▶ _What is needed_
Return the data word for word. Pictures are to be omitted.

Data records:
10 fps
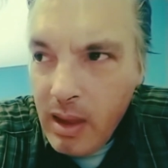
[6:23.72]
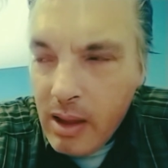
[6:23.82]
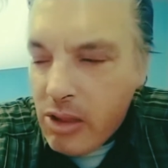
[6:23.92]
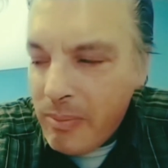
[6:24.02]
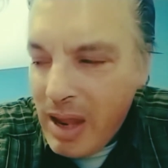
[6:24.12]

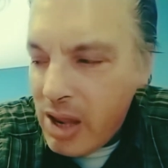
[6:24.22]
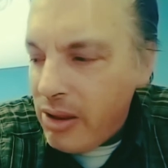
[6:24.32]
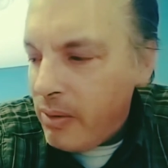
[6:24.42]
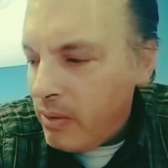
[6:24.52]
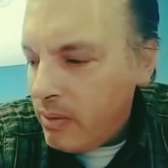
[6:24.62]
It's
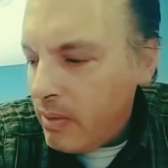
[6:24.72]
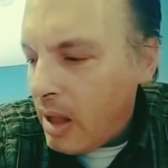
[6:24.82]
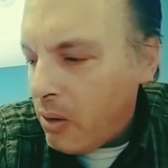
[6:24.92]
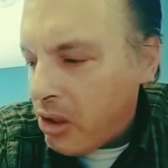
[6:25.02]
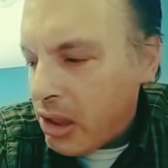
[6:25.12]
amazing
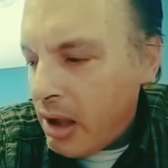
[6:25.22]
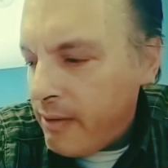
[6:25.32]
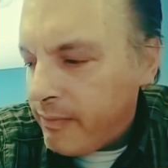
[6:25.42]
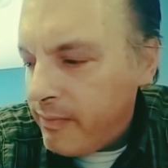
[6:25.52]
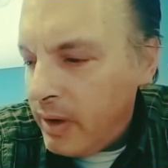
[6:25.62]
how
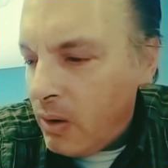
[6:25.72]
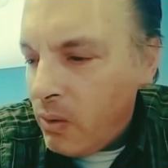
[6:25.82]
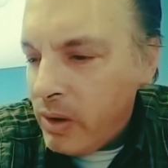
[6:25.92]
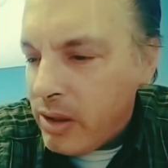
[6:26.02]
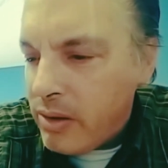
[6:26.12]
snuff, you
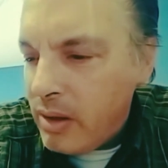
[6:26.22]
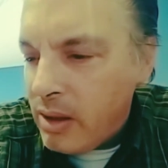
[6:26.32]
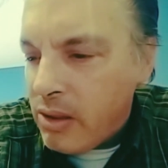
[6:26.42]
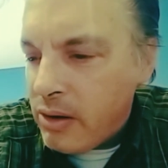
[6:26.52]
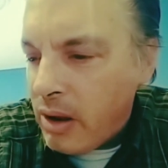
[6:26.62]
know, it's
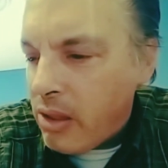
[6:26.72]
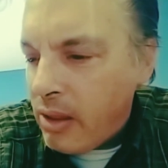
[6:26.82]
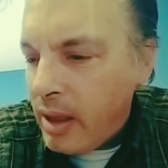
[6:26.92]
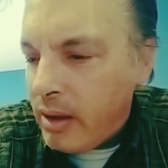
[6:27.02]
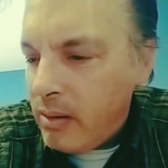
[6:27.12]
just
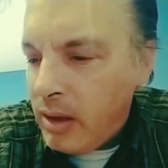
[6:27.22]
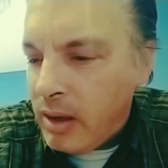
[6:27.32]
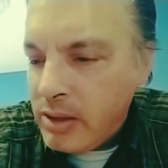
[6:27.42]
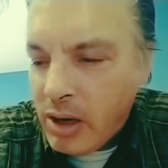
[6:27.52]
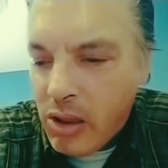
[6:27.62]
like, you
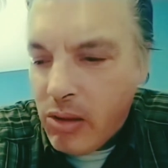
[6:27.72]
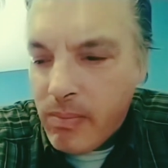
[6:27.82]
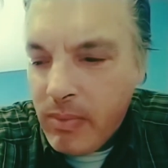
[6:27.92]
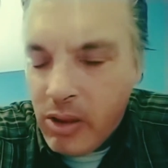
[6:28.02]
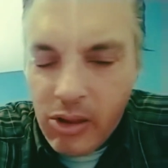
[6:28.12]
can just,
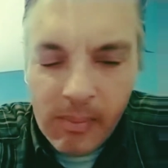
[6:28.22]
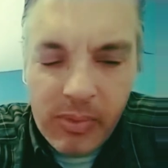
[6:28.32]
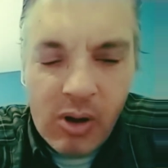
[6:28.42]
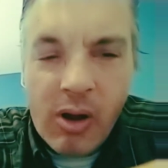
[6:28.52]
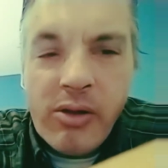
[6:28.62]
it's
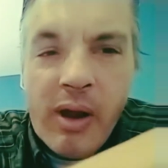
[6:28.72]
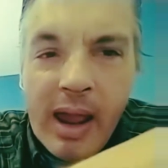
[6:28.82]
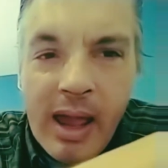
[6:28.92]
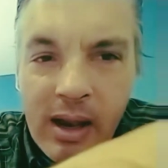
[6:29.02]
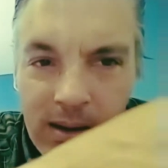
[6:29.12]
something on your
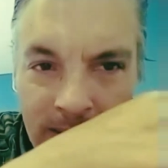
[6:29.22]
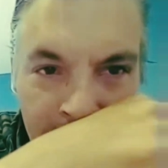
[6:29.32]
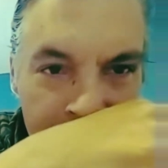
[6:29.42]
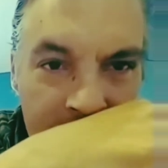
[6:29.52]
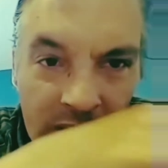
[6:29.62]
hand
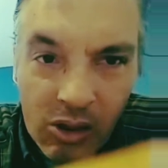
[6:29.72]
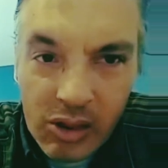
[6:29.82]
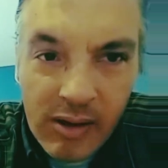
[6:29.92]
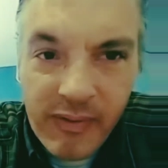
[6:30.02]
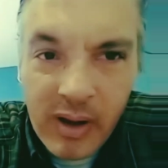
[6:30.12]
and you
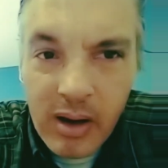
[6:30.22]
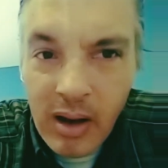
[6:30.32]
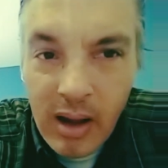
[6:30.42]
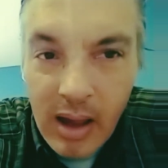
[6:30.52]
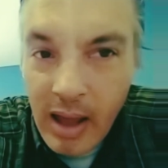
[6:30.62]
sniff it
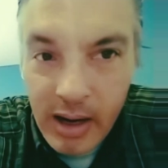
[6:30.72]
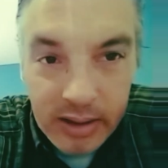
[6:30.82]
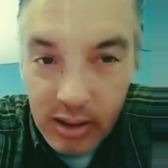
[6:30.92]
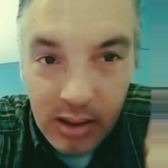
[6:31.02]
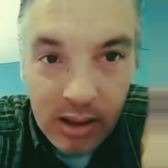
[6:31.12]
and
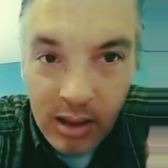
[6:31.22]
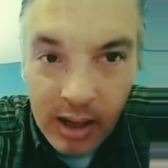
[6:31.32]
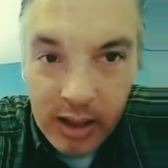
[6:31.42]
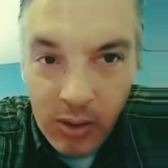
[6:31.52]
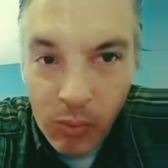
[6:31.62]
it,
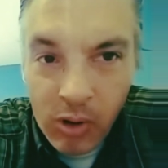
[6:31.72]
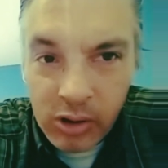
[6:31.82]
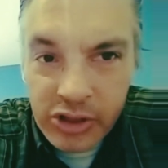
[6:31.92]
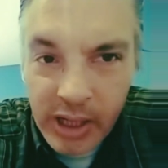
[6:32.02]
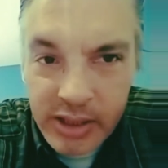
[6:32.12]
like, your
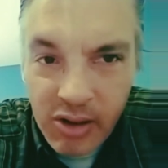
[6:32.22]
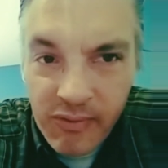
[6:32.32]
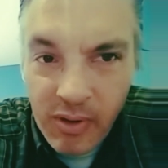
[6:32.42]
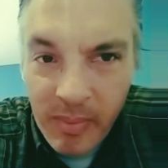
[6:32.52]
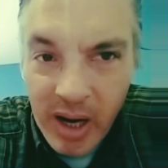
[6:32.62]
world changes
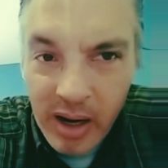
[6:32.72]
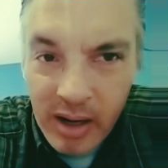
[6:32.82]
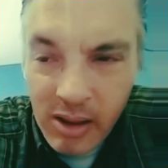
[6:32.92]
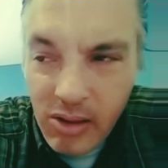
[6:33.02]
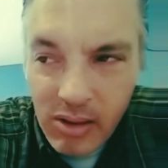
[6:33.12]
for a minute.
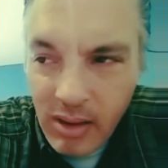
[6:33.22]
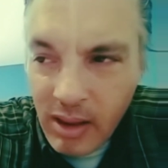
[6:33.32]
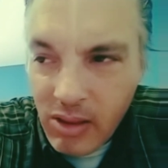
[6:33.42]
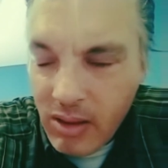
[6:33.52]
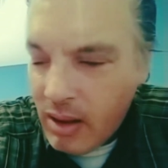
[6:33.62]
It's
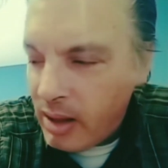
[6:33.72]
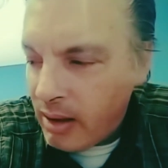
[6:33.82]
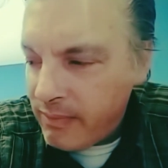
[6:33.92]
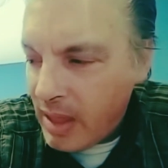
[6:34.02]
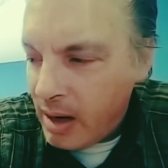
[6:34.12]
I
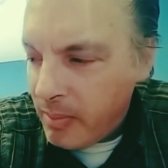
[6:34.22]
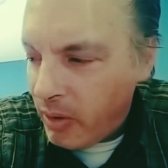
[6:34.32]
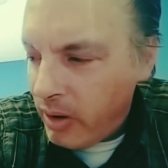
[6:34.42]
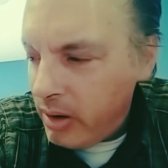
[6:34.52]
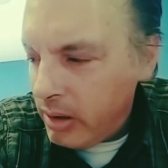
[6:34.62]
love that
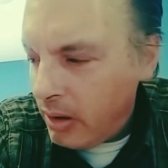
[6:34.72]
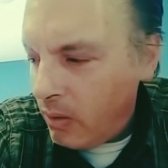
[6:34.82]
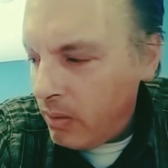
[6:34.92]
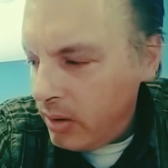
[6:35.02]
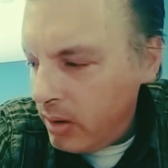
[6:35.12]
about it, you know.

▶ _Problem solution_
10 fps
[6:23.72]
[6:23.82]
[6:23.92]
[6:24.02]
[6:24.12]

[6:24.22]
[6:24.32]
[6:24.42]
[6:24.52]
[6:24.62]
It's
[6:24.72]
[6:24.82]
[6:24.92]
[6:25.02]
[6:25.12]
amazing
[6:25.22]
[6:25.32]
[6:25.42]
[6:25.52]
[6:25.62]
how
[6:25.72]
[6:25.82]
[6:25.92]
[6:26.02]
[6:26.12]
snuff, you
[6:26.22]
[6:26.32]
[6:26.42]
[6:26.52]
[6:26.62]
know, it's
[6:26.72]
[6:26.82]
[6:26.92]
[6:27.02]
[6:27.12]
just
[6:27.22]
[6:27.32]
[6:27.42]
[6:27.52]
[6:27.62]
like, you
[6:27.72]
[6:27.82]
[6:27.92]
[6:28.02]
[6:28.12]
can just,
[6:28.22]
[6:28.32]
[6:28.42]
[6:28.52]
[6:28.62]
it's
[6:28.72]
[6:28.82]
[6:28.92]
[6:29.02]
[6:29.12]
something on your
[6:29.22]
[6:29.32]
[6:29.42]
[6:29.52]
[6:29.62]
hand
[6:29.72]
[6:29.82]
[6:29.92]
[6:30.02]
[6:30.12]
and you
[6:30.22]
[6:30.32]
[6:30.42]
[6:30.52]
[6:30.62]
sniff it
[6:30.72]
[6:30.82]
[6:30.92]
[6:31.02]
[6:31.12]
and
[6:31.22]
[6:31.32]
[6:31.42]
[6:31.52]
[6:31.62]
it,
[6:31.72]
[6:31.82]
[6:31.92]
[6:32.02]
[6:32.12]
like, your
[6:32.22]
[6:32.32]
[6:32.42]
[6:32.52]
[6:32.62]
world changes
[6:32.72]
[6:32.82]
[6:32.92]
[6:33.02]
[6:33.12]
for a minute.
[6:33.22]
[6:33.32]
[6:33.42]
[6:33.52]
[6:33.62]
It's
[6:33.72]
[6:33.82]
[6:33.92]
[6:34.02]
[6:34.12]
I
[6:34.22]
[6:34.32]
[6:34.42]
[6:34.52]
[6:34.62]
love that
[6:34.72]
[6:34.82]
[6:34.92]
[6:35.02]
[6:35.12]
about it, you know.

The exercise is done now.